----- Excerpted records -----

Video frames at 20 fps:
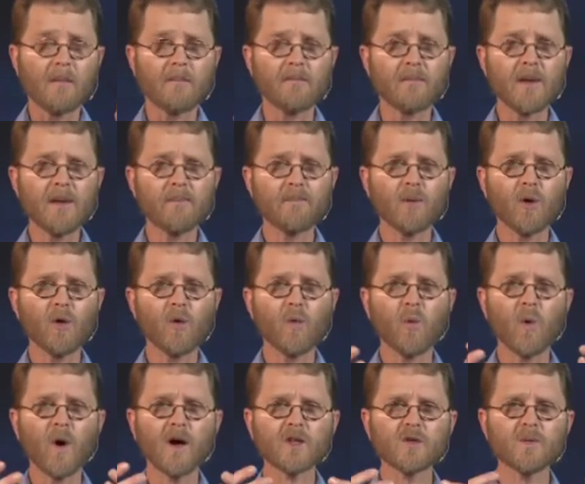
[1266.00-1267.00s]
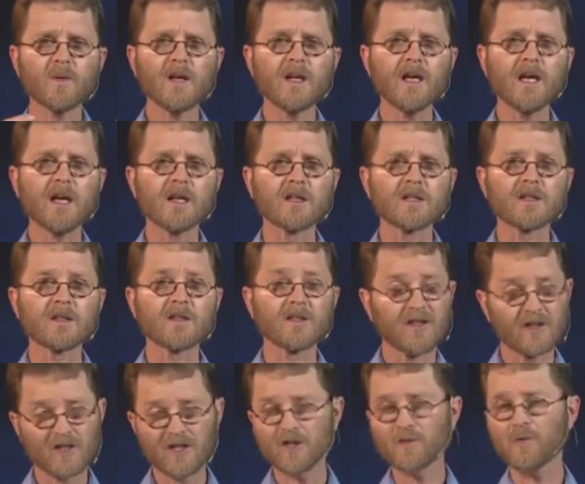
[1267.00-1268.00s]
People, what we eat,
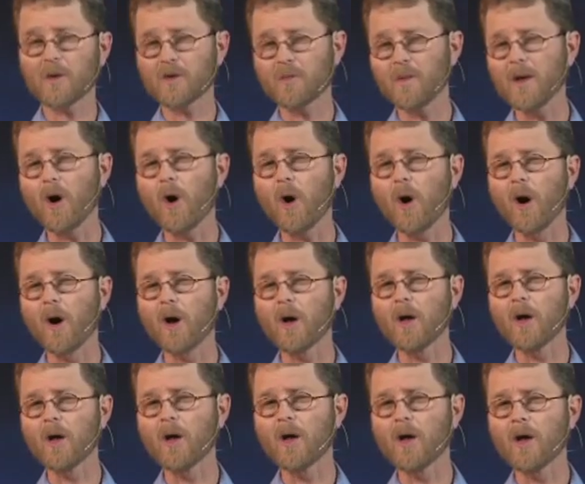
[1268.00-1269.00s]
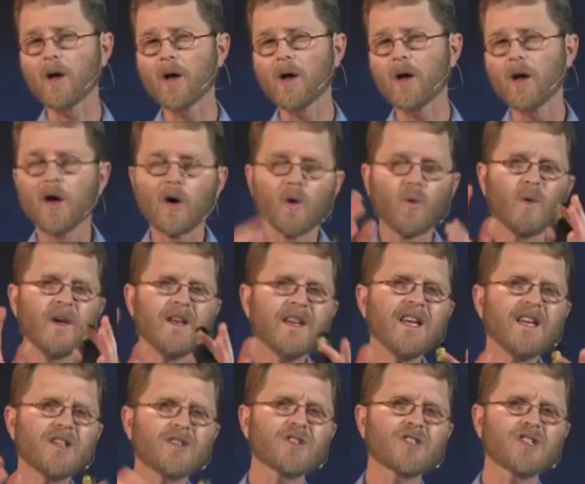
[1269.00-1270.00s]
this is what we are. We
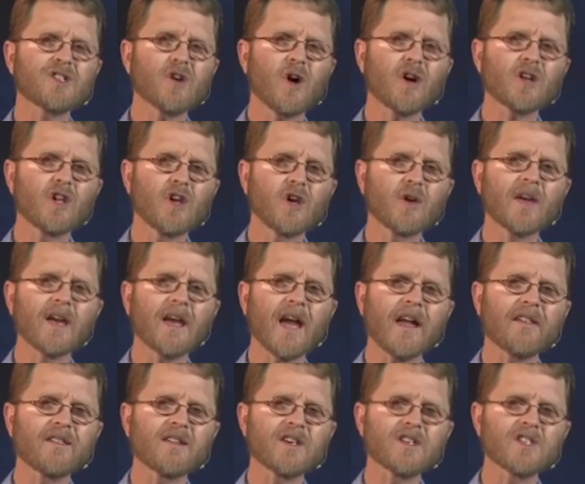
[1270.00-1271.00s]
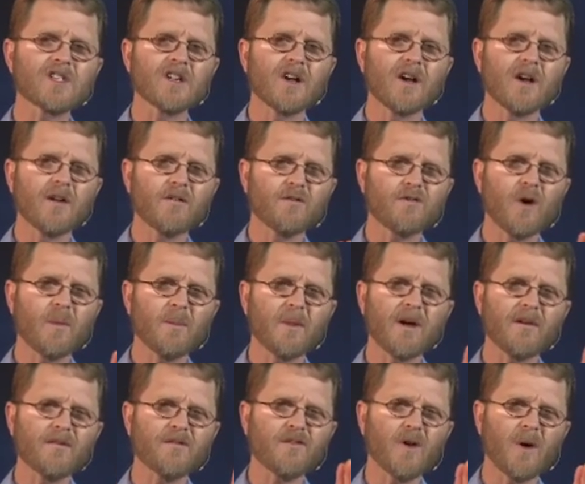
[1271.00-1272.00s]
need to start looking at this from
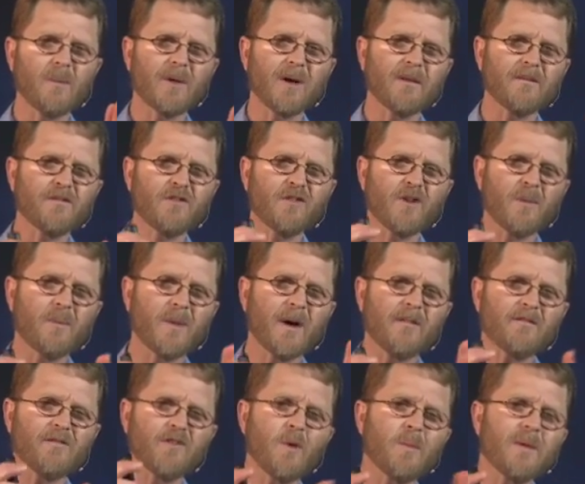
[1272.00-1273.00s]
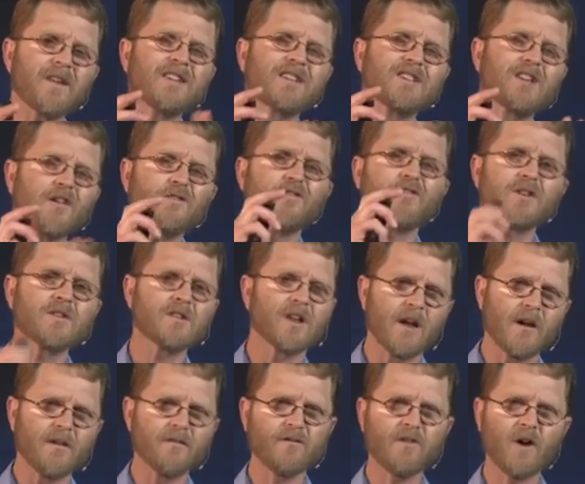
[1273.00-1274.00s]
a, from, a, from, a, from a different
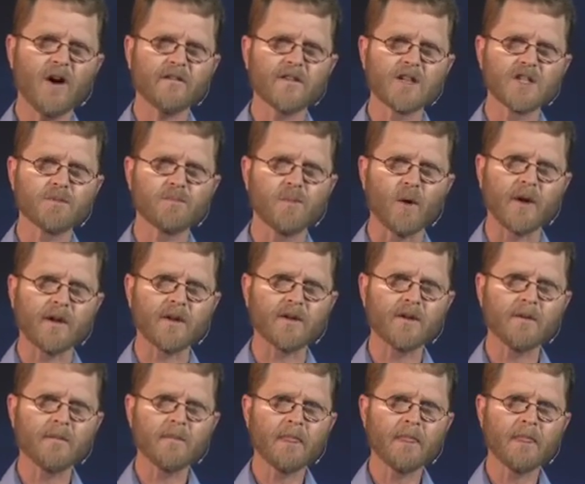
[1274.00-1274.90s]
vantage point.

-----

The records shown above are to be repeated exactly, with the pictures left out.

Video frames at 20 fps:
[1266.00-1267.00s]
[1267.00-1268.00s]
People, what we eat,
[1268.00-1269.00s]
[1269.00-1270.00s]
this is what we are. We
[1270.00-1271.00s]
[1271.00-1272.00s]
need to start looking at this from
[1272.00-1273.00s]
[1273.00-1274.00s]
a, from, a, from, a, from a different
[1274.00-1274.90s]
vantage point.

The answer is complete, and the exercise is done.